Lundi dernier, La Quadrature du Net a déposé un recours devant le Conseil d’État pour demander l’annulation du décret autorisant la création de l’application mobile intitulée « ALICEM », pour « Authentification en ligne certifiée sur mobile ». En y conditionnant la création d’une identité numérique à un traitement de reconnaissance faciale obligatoire, le gouvernement participe à la banalisation de cette technologie, et cela au mépris de l’avis préalable de la CNIL qui avait pourtant souligné son illégalité. Les récentes déclarations de Christophe Castaner qui a mis en avant cette application pour lutter contre l’anonymat et la haine sur Internet ne peuvent qu’alerter.

L’application ALICEM, développée par l’Agence des Titres Sécurisés (ANTS), vise à permettre aux détenteurs d’un passeport biométrique (ou d’un titre de séjour électronique) de se créer une identité numérique pour faciliter l’accès à certains services sur Internet, administratifs ou commerciaux. Comme l’explique la notice même du décret qui en autorise la création, « ce traitement automatisé de données à caractère personnel vise à permettre une identification électronique et une authentification pour l’accès à des services en ligne en respectant les exigences relatives au niveau de garantie requis par le service en ligne concerné au sens du règlement européen « eIDAS » (…). Le moyen d’identification électronique peut être utilisé prioritairement pour l’accès à des services dont les fournisseurs sont liés par convention à FranceConnect » (par exemple, impots.gouv, l’Assurance maladie… voir une liste des partenaires ici).

Concrètement, cela fonctionne ainsi : une personne détenant un titre avec une puce biométrique (passeport ou titre de séjour) télécharge l’application sur son smartphone (pour l’instant seulement sur les téléphones Android), pour y créer un compte. Pour cela, il doit procéder à la lecture avec son téléphone de la puce de son titre électronique. L’application a alors accès aux données qui y sont stockées, hors les empreintes digitales (notons que le décret du fichier TES est donc modifié pour permettre la lecture des informations stockées sur la puce électronique). Enfin, pour activer le compte, il faut se subordonner à un dispositif de reconnaissance faciale (dit « statique » et « dynamique », c’est à dire une photo et une vidéo avec des gestes à accomplir devant la caméra) pour vérifier l’identité. Alors seulement, l’identité numérique est générée et la personne peut utiliser ALICEM pour s’identifier auprès de fournisseurs de services en ligne [1].

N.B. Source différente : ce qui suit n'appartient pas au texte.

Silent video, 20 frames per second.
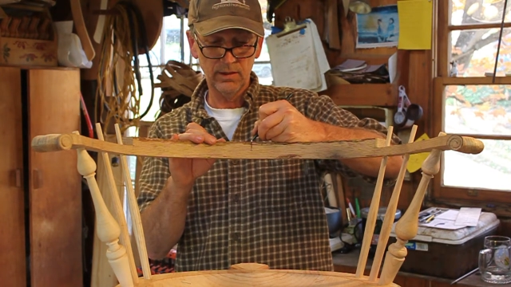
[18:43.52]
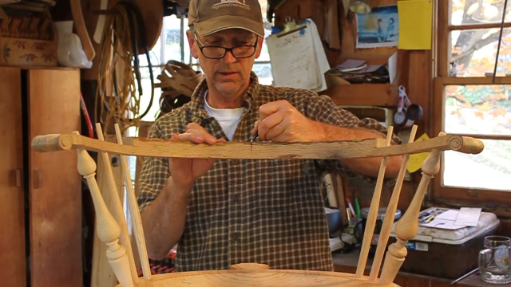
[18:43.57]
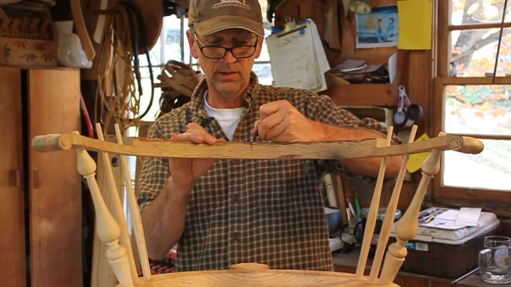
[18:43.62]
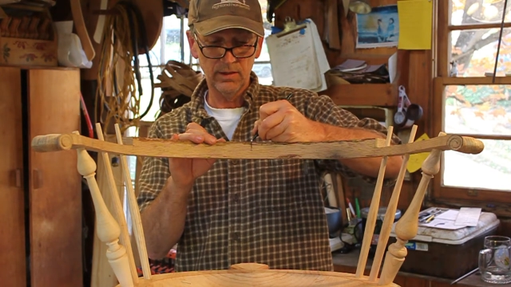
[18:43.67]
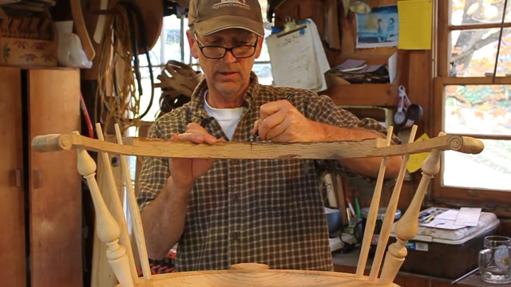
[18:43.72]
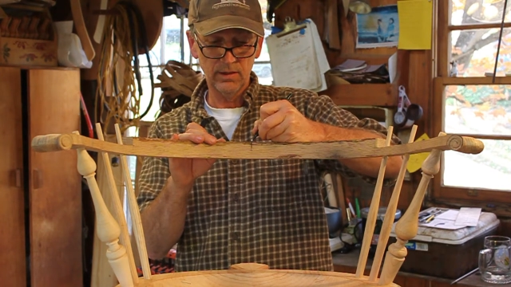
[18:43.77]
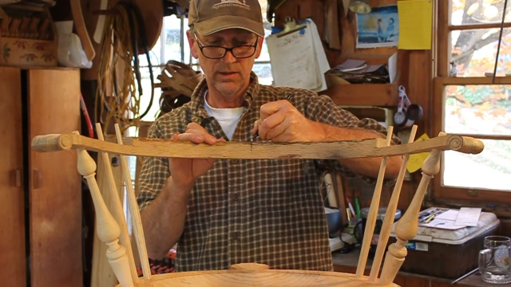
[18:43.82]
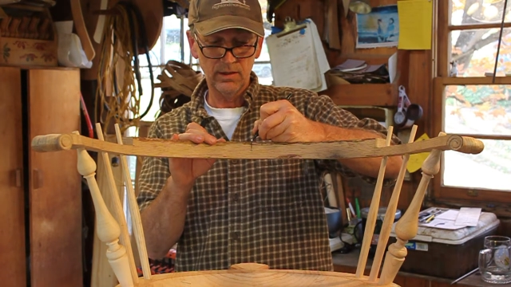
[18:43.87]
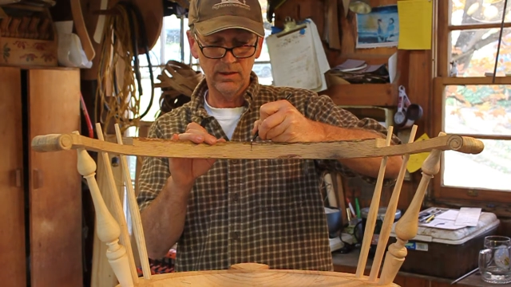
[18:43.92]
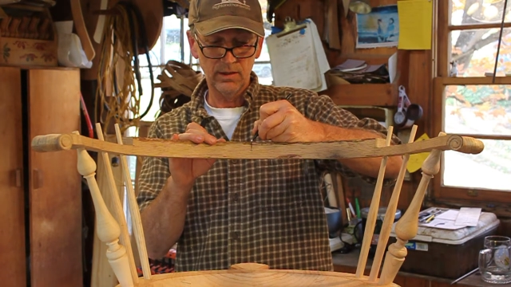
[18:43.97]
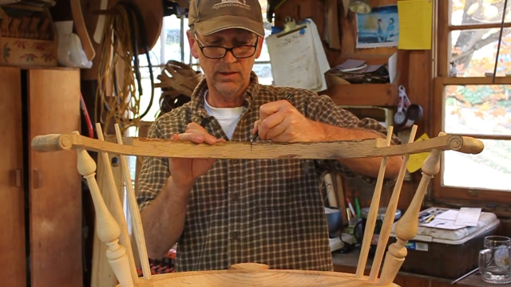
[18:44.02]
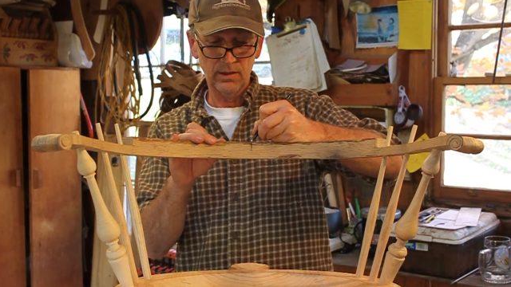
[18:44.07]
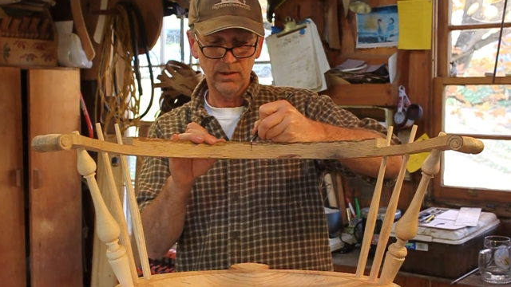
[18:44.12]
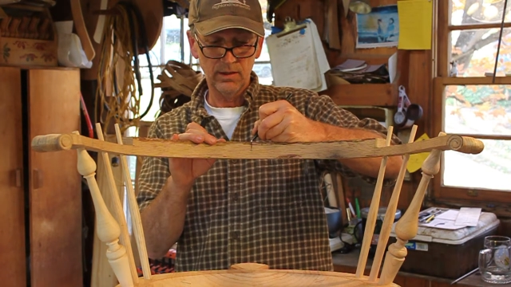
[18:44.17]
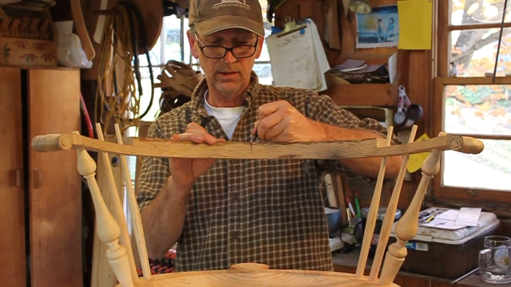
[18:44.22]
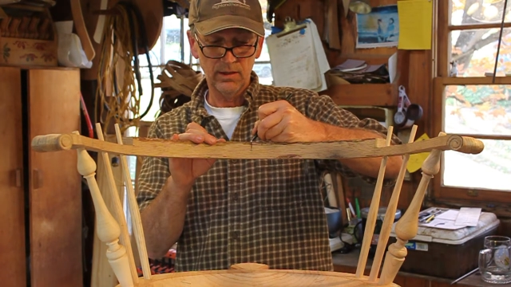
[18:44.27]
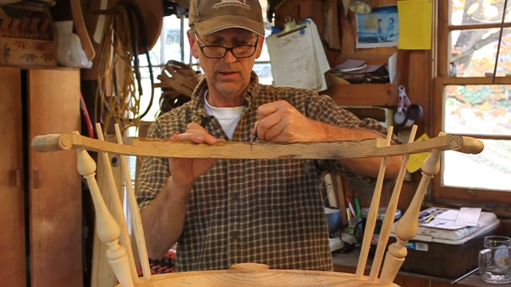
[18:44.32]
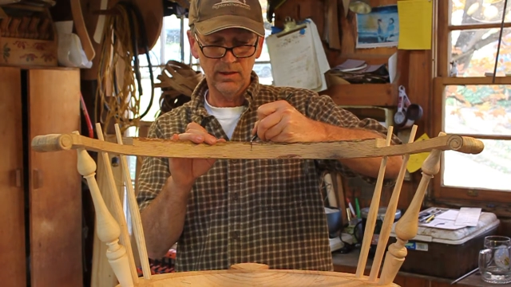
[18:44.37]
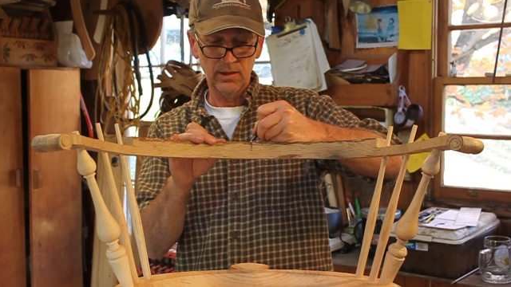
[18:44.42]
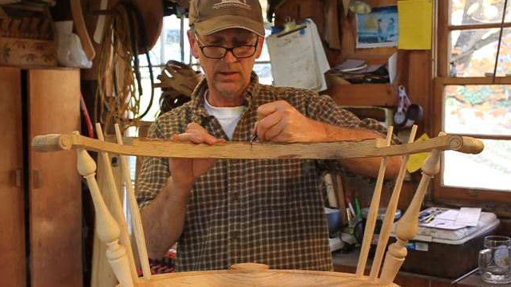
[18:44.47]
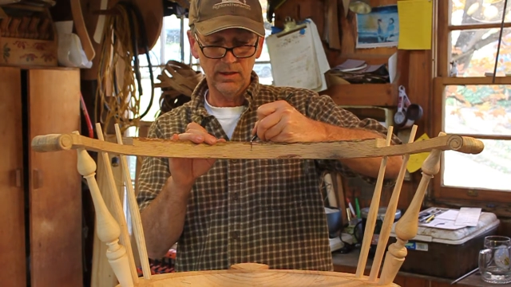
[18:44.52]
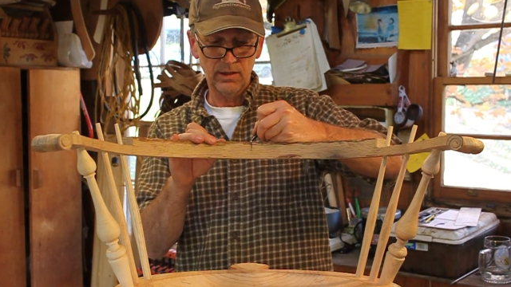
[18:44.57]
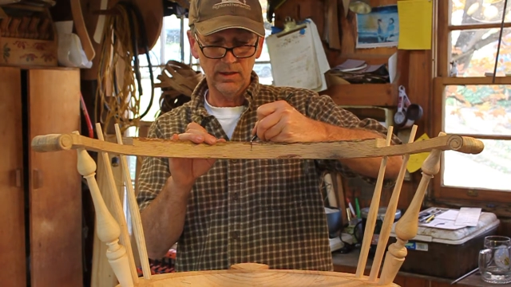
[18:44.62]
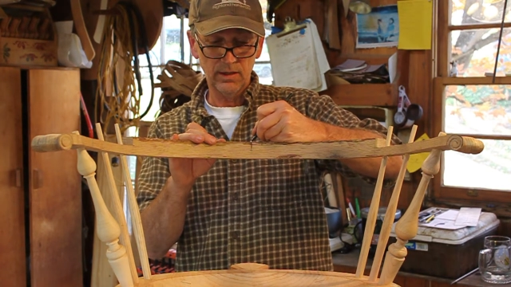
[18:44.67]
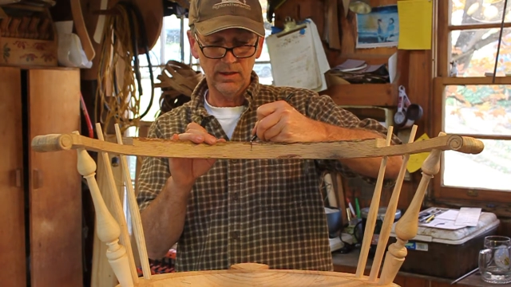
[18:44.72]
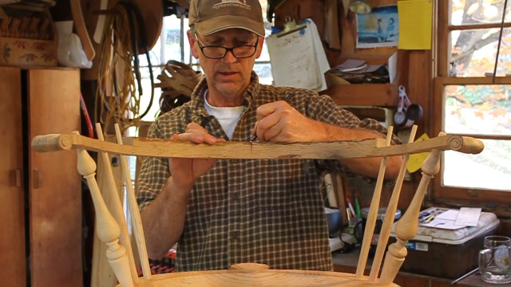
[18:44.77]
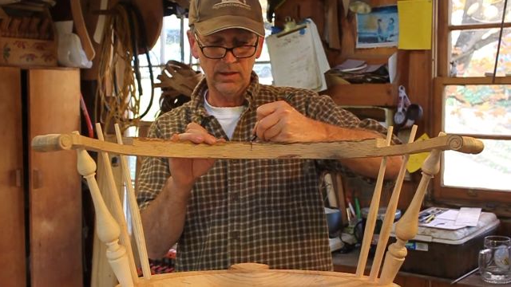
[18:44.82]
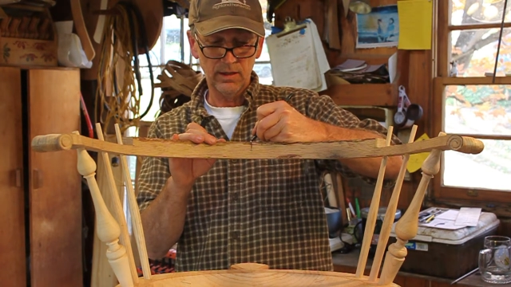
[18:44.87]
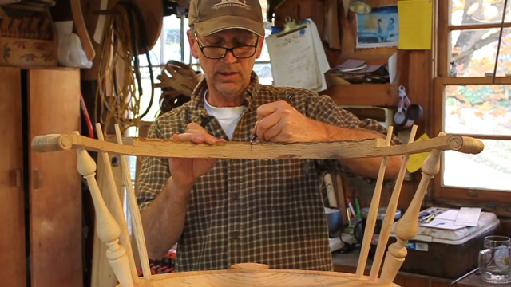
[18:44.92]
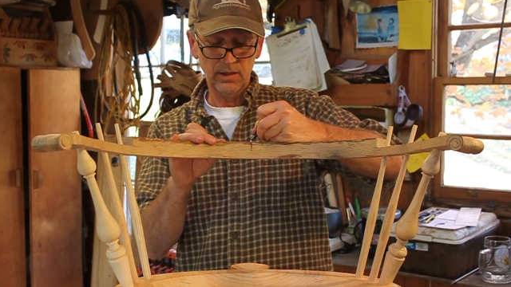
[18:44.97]

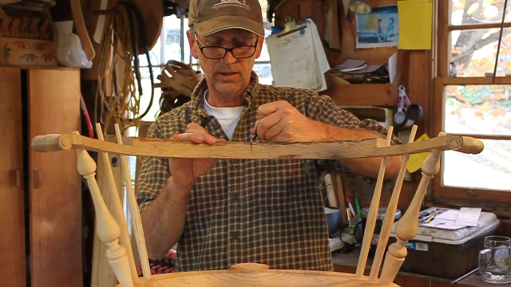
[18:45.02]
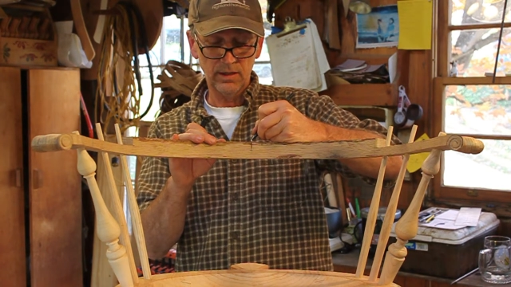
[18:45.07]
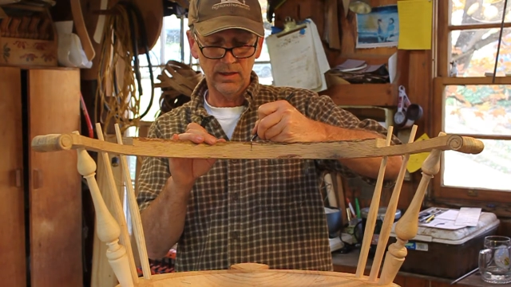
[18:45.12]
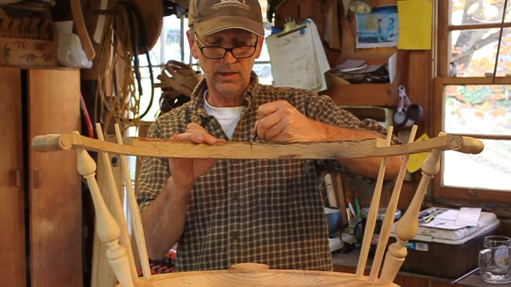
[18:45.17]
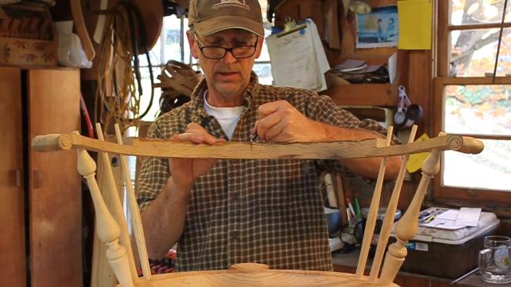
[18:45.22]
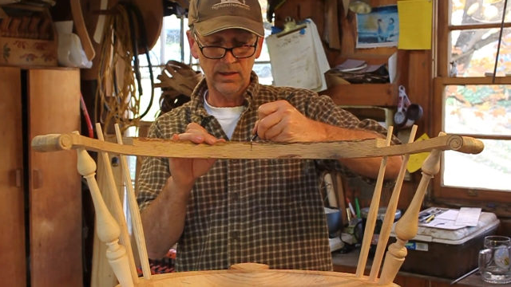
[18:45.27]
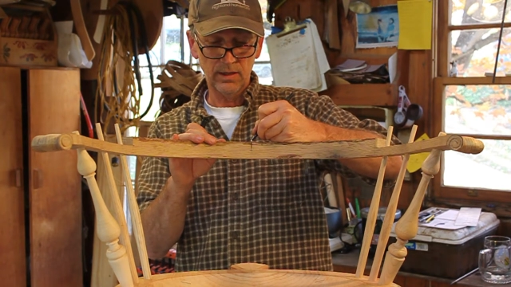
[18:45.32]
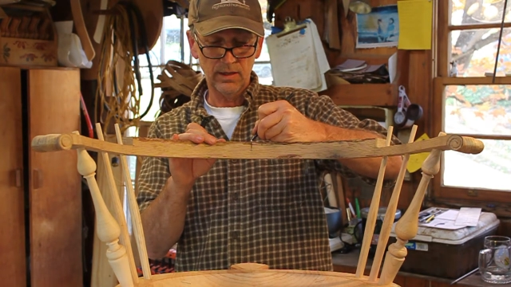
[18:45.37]
(silence)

Reconnaissance faciale obligatoire

Alors pourquoi l’attaquer ? Car l’application ALICEM oblige, au moment de l’activation du compte, de recourir à ce dispositif de reconnaissance faciale, sans laisser aucun autre choix à l’utilisatrice ou l’utilisateur. L’article 13 du décret énonce ainsi que l’ANTS informe l’usager « concernant l’utilisation d’un dispositif de reconnaissance faciale statique et de reconnaissance faciale dynamique et au recueil de son consentement au traitement de ses données biométriques ». Or, au sens du règlement général sur la protection des données (RGPD), pour qu’un consentement soit valide, il doit être libre, c’est-à-dire qu’il ne peut pas être contraint : « le consentement ne devrait pas être considéré comme ayant été donné librement si la personne concernée ne dispose pas d’une véritable liberté de choix » (Considérant 42). Ici, la personne voulant utiliser ALICEM n’a pas le choix de passer ou non par ce dispositif de reconnaissance faciale et le consentement dont se revendique le gouvernement n’est donc pas valable.

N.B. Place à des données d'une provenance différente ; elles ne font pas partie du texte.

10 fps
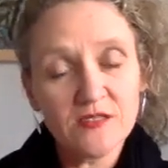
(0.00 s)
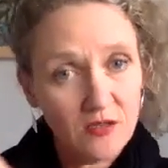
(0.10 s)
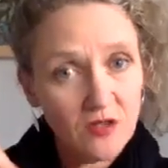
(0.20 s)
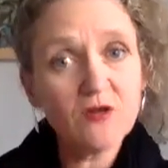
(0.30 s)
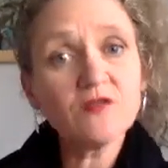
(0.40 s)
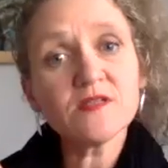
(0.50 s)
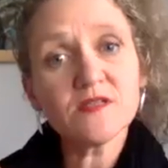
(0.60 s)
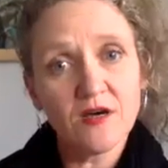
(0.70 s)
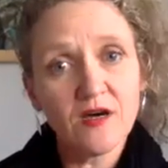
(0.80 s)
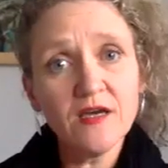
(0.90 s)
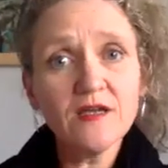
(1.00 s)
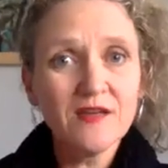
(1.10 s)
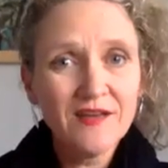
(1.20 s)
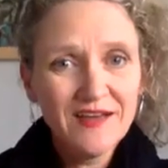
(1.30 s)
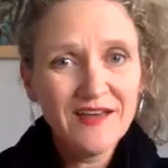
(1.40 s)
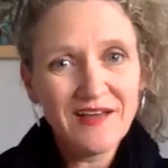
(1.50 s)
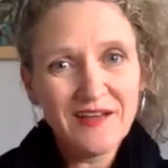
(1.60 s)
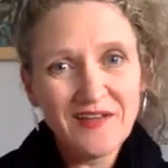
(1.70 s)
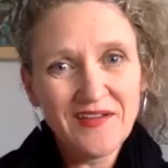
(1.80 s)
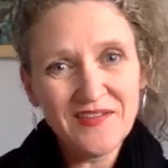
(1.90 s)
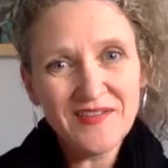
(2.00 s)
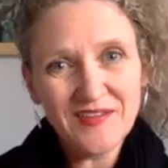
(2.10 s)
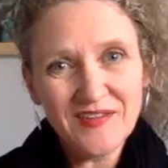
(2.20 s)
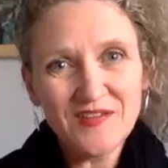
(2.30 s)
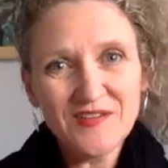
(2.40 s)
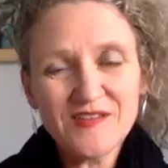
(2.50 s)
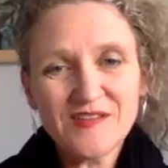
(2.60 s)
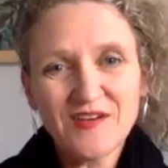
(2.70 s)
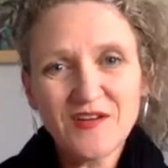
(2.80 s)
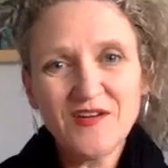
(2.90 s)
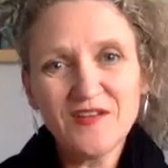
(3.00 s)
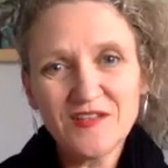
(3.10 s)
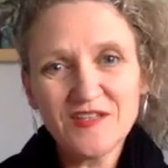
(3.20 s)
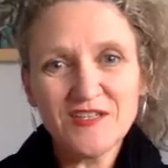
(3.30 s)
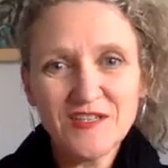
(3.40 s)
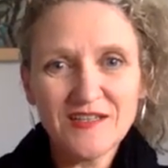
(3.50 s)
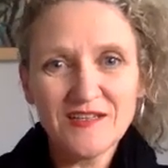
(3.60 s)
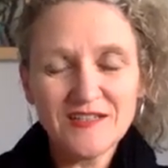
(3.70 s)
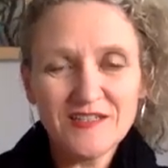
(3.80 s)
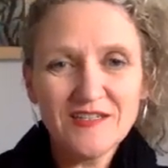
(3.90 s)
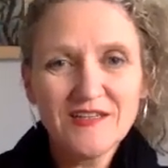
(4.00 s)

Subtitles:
alongside psychology and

Cette analyse est d’ailleurs celle de la CNIL qui a rendu un avis sur ce décret, préalablement à sa publication. Dans cet avis, elle énonce clairement que, vu que la reconnaissance faciale est obligatoire et qu’il n’existe aucune autre alternative pour se créer une identité via ALICEM, « le consentement au traitement des données biométriques ne peut être regardé comme libre et comme étant par suite susceptible de lever l’interdiction posée par l’article 9.1 du RGPD ». Malgré cet avis et les alternatives imaginées par la CNIL au dispositif de reconnaissance faciale, le gouvernement n’a pas modifié son décret en le publiant.

À l’heure où les expérimentations de reconnaissance faciale se multiplient sans qu’aucune analyse ou débat public ne soit réalisée sur les conséquences d’un tel dispositif pour notre société et nos libertés [2], en général dans une large illégalité, et alors que des villes aux États-Unis en interdisent explicitement l’utilisation pour les services municipaux [3], le gouvernement français cherche au contraire à l’imposer à tous les citoyens via des outils d’identification numérique. Et même s’il ne s’agit ici pas de reconnaissance faciale « en temps réel » par des caméras de surveillance, il s’agit néanmoins bien de normaliser la reconnaissance faciale comme outil d’identification, en passant outre la seule condition qui devrait être acceptable pour son utilisation : notre consentement libre et explicite. Le gouvernement révèle par ailleurs son mépris pour la CNIL, dont l’influence semble diminuer de plus en plus. Fléchissant il y a quelques mois devant les publicitaires en leur laissant encore un an de plus pour respecter le RGPD (voir notre article), elle apparaît ici plus faible que jamais quand elle alerte le gouvernement sur la violation du consentement d’une personne quand au traitement de ses données biométriques et que le gouvernement ne la respecte clairement pas.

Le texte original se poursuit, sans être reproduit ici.